What needs to be done. Produce one exact copy of the records, no pictures.
***** Recorded information *****
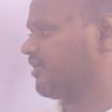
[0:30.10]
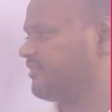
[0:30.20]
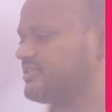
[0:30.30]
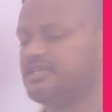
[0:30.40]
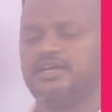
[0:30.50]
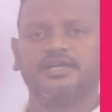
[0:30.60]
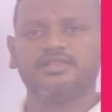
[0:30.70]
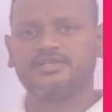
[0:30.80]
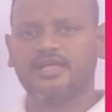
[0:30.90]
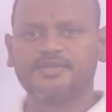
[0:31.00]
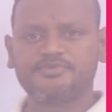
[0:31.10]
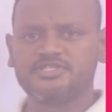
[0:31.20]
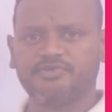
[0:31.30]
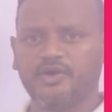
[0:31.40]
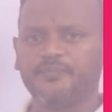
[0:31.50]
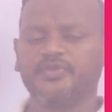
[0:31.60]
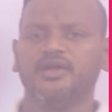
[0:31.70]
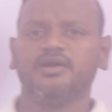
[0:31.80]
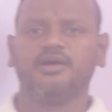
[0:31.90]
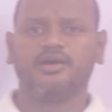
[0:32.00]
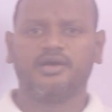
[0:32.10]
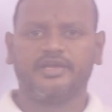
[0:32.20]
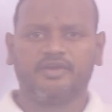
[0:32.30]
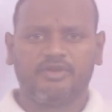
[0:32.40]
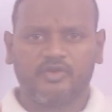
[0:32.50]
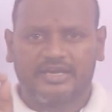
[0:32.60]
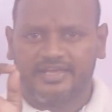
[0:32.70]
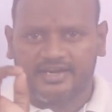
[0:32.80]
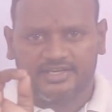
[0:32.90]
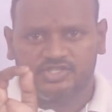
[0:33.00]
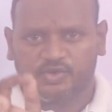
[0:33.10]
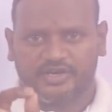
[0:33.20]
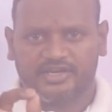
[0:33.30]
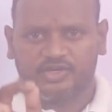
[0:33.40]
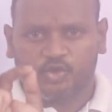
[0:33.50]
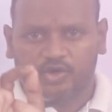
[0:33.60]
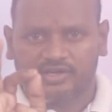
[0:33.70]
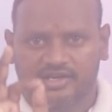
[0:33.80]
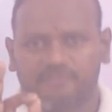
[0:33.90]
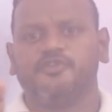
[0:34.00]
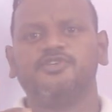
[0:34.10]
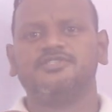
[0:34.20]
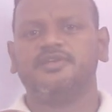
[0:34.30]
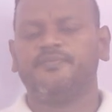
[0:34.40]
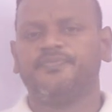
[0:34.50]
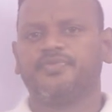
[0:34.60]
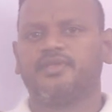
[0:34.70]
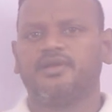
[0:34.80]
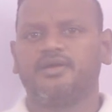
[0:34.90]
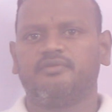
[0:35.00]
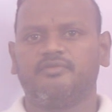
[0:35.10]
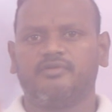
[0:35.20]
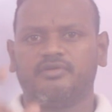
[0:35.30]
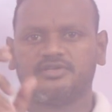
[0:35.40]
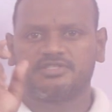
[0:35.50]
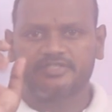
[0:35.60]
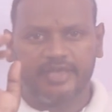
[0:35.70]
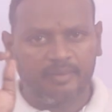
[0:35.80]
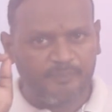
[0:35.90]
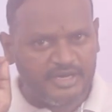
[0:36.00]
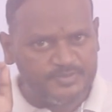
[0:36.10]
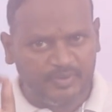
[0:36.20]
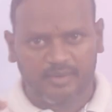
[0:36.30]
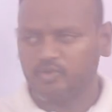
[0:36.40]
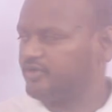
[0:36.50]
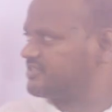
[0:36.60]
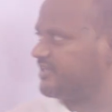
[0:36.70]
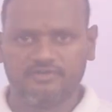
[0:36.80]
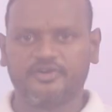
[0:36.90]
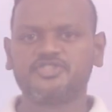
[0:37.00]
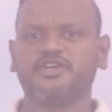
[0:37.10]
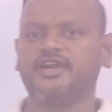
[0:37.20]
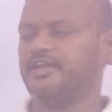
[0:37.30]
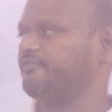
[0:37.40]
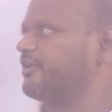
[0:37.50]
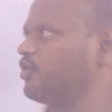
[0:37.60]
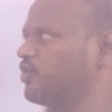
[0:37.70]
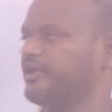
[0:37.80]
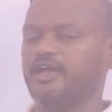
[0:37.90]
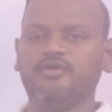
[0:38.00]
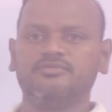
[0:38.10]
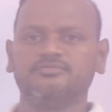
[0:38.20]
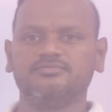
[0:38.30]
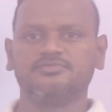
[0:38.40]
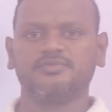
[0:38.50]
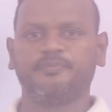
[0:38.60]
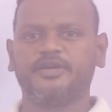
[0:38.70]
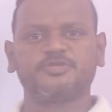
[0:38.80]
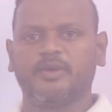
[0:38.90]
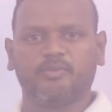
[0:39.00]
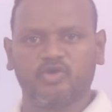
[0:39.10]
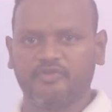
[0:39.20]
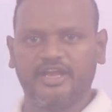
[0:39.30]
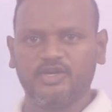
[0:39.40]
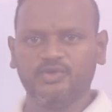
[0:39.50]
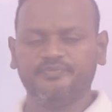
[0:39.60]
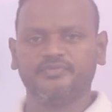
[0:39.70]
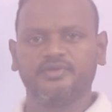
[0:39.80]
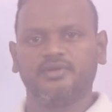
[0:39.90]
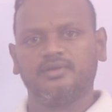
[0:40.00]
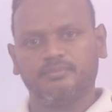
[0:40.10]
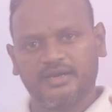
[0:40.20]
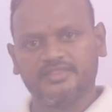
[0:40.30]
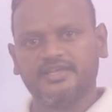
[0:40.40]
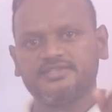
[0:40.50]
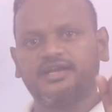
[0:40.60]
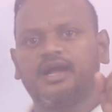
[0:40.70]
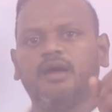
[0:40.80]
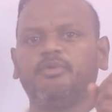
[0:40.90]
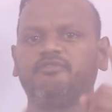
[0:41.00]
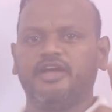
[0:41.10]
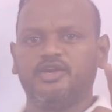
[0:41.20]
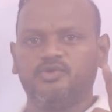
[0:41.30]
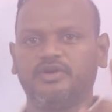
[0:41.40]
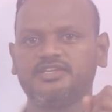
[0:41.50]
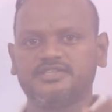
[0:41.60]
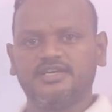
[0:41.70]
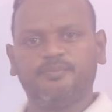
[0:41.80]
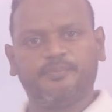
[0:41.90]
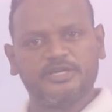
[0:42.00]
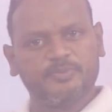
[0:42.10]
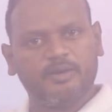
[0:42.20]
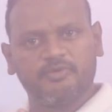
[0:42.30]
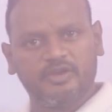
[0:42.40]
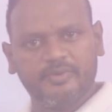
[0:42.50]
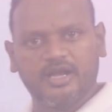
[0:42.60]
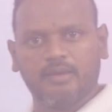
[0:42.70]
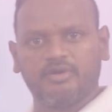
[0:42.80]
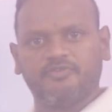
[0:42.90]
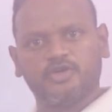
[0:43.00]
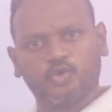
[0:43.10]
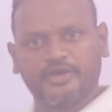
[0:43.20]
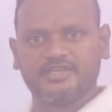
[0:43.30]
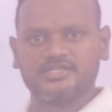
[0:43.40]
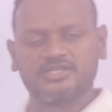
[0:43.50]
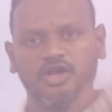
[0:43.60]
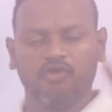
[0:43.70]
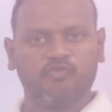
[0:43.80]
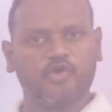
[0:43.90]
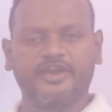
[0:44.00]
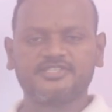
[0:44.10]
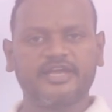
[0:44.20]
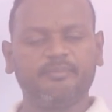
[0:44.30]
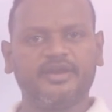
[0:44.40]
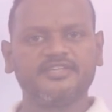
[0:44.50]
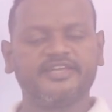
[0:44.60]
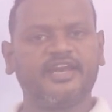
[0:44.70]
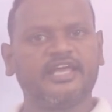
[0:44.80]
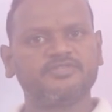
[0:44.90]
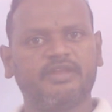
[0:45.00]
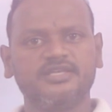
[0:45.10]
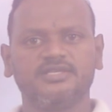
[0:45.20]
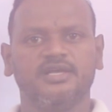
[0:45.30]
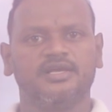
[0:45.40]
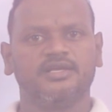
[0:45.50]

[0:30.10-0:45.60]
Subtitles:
all these. These are options we have. Here we have clear cut story. Don't confuse. Same principal amount is there. Unfortunately, we don't have principal amount value, but there is a common value. What is that? Principal amount will be common for two cases. 4 years time period is there and as well as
*****
Response.
[0:30.10]
[0:30.20]
[0:30.30]
[0:30.40]
[0:30.50]
[0:30.60]
[0:30.70]
[0:30.80]
[0:30.90]
[0:31.00]
[0:31.10]
[0:31.20]
[0:31.30]
[0:31.40]
[0:31.50]
[0:31.60]
[0:31.70]
[0:31.80]
[0:31.90]
[0:32.00]
[0:32.10]
[0:32.20]
[0:32.30]
[0:32.40]
[0:32.50]
[0:32.60]
[0:32.70]
[0:32.80]
[0:32.90]
[0:33.00]
[0:33.10]
[0:33.20]
[0:33.30]
[0:33.40]
[0:33.50]
[0:33.60]
[0:33.70]
[0:33.80]
[0:33.90]
[0:34.00]
[0:34.10]
[0:34.20]
[0:34.30]
[0:34.40]
[0:34.50]
[0:34.60]
[0:34.70]
[0:34.80]
[0:34.90]
[0:35.00]
[0:35.10]
[0:35.20]
[0:35.30]
[0:35.40]
[0:35.50]
[0:35.60]
[0:35.70]
[0:35.80]
[0:35.90]
[0:36.00]
[0:36.10]
[0:36.20]
[0:36.30]
[0:36.40]
[0:36.50]
[0:36.60]
[0:36.70]
[0:36.80]
[0:36.90]
[0:37.00]
[0:37.10]
[0:37.20]
[0:37.30]
[0:37.40]
[0:37.50]
[0:37.60]
[0:37.70]
[0:37.80]
[0:37.90]
[0:38.00]
[0:38.10]
[0:38.20]
[0:38.30]
[0:38.40]
[0:38.50]
[0:38.60]
[0:38.70]
[0:38.80]
[0:38.90]
[0:39.00]
[0:39.10]
[0:39.20]
[0:39.30]
[0:39.40]
[0:39.50]
[0:39.60]
[0:39.70]
[0:39.80]
[0:39.90]
[0:40.00]
[0:40.10]
[0:40.20]
[0:40.30]
[0:40.40]
[0:40.50]
[0:40.60]
[0:40.70]
[0:40.80]
[0:40.90]
[0:41.00]
[0:41.10]
[0:41.20]
[0:41.30]
[0:41.40]
[0:41.50]
[0:41.60]
[0:41.70]
[0:41.80]
[0:41.90]
[0:42.00]
[0:42.10]
[0:42.20]
[0:42.30]
[0:42.40]
[0:42.50]
[0:42.60]
[0:42.70]
[0:42.80]
[0:42.90]
[0:43.00]
[0:43.10]
[0:43.20]
[0:43.30]
[0:43.40]
[0:43.50]
[0:43.60]
[0:43.70]
[0:43.80]
[0:43.90]
[0:44.00]
[0:44.10]
[0:44.20]
[0:44.30]
[0:44.40]
[0:44.50]
[0:44.60]
[0:44.70]
[0:44.80]
[0:44.90]
[0:45.00]
[0:45.10]
[0:45.20]
[0:45.30]
[0:45.40]
[0:45.50]

[0:30.10-0:45.60]
Subtitles:
all these. These are options we have. Here we have clear cut story. Don't confuse. Same principal amount is there. Unfortunately, we don't have principal amount value, but there is a common value. What is that? Principal amount will be common for two cases. 4 years time period is there and as well as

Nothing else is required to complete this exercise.